[EXERCISE DATA Boundary: Start]

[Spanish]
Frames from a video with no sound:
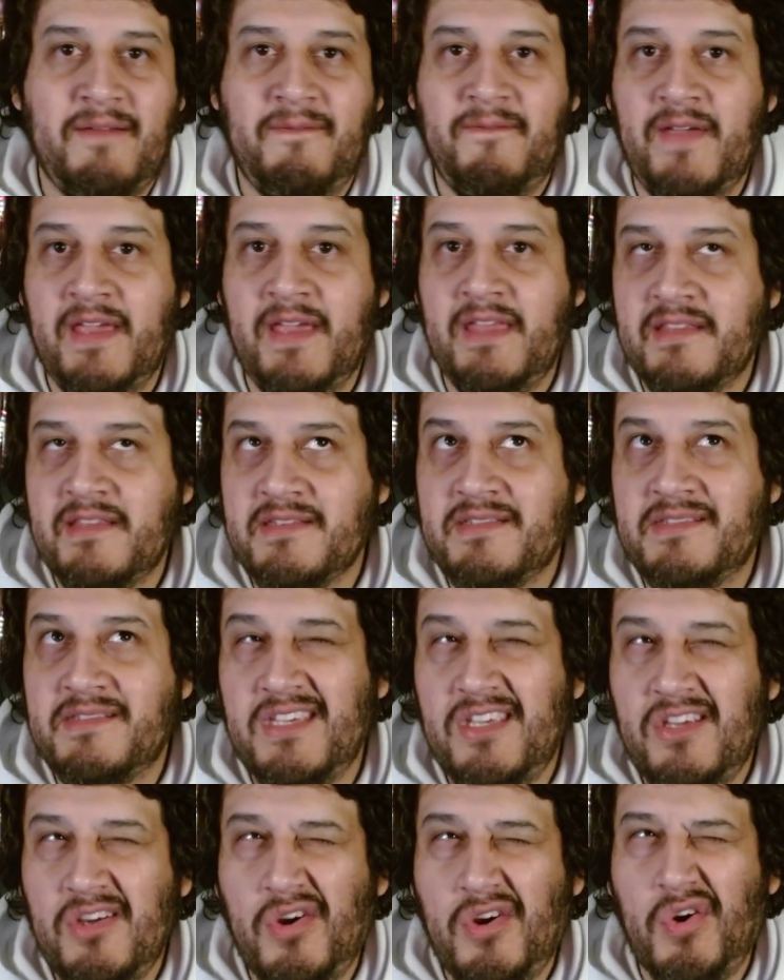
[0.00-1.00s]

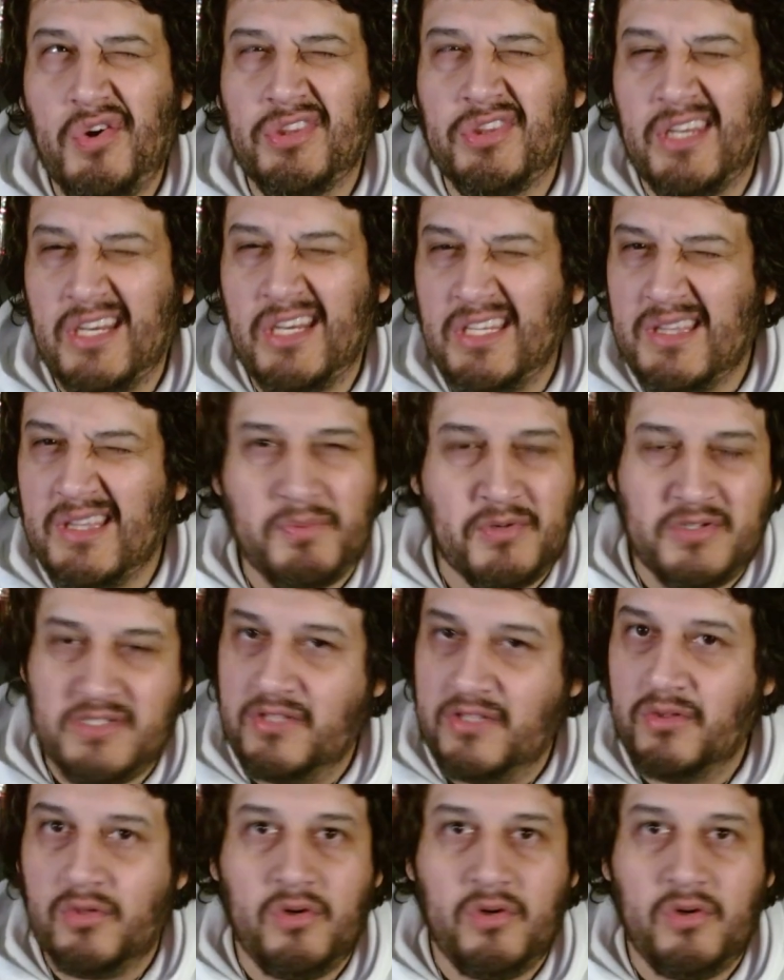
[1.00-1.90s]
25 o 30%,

[EXERCISE DATA Boundary: End]
[EXERCISE DATA Boundary: Start]

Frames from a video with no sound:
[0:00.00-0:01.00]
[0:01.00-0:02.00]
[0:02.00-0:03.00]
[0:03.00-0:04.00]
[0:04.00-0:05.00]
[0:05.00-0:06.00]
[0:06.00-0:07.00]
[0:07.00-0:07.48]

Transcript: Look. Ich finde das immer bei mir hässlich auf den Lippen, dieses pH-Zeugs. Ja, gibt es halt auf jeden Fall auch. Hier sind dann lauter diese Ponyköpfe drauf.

[EXERCISE DATA Boundary: End]

EXERCISE OBJECTIVE: Quote the listing above, but only from the line that shows "[0:04.00-0:05.00]" through the line that shows "Transcript: Look. Ich".

ANSWER FOR THE TASK:
[0:04.00-0:05.00]
[0:05.00-0:06.00]
[0:06.00-0:07.00]
[0:07.00-0:07.48]

Transcript: Look. Ich finde das immer bei mir hässlich auf den Lippen, dieses pH-Zeugs. Ja, gibt es halt auf jeden Fall auch. Hier sind dann lauter diese Ponyköpfe drauf.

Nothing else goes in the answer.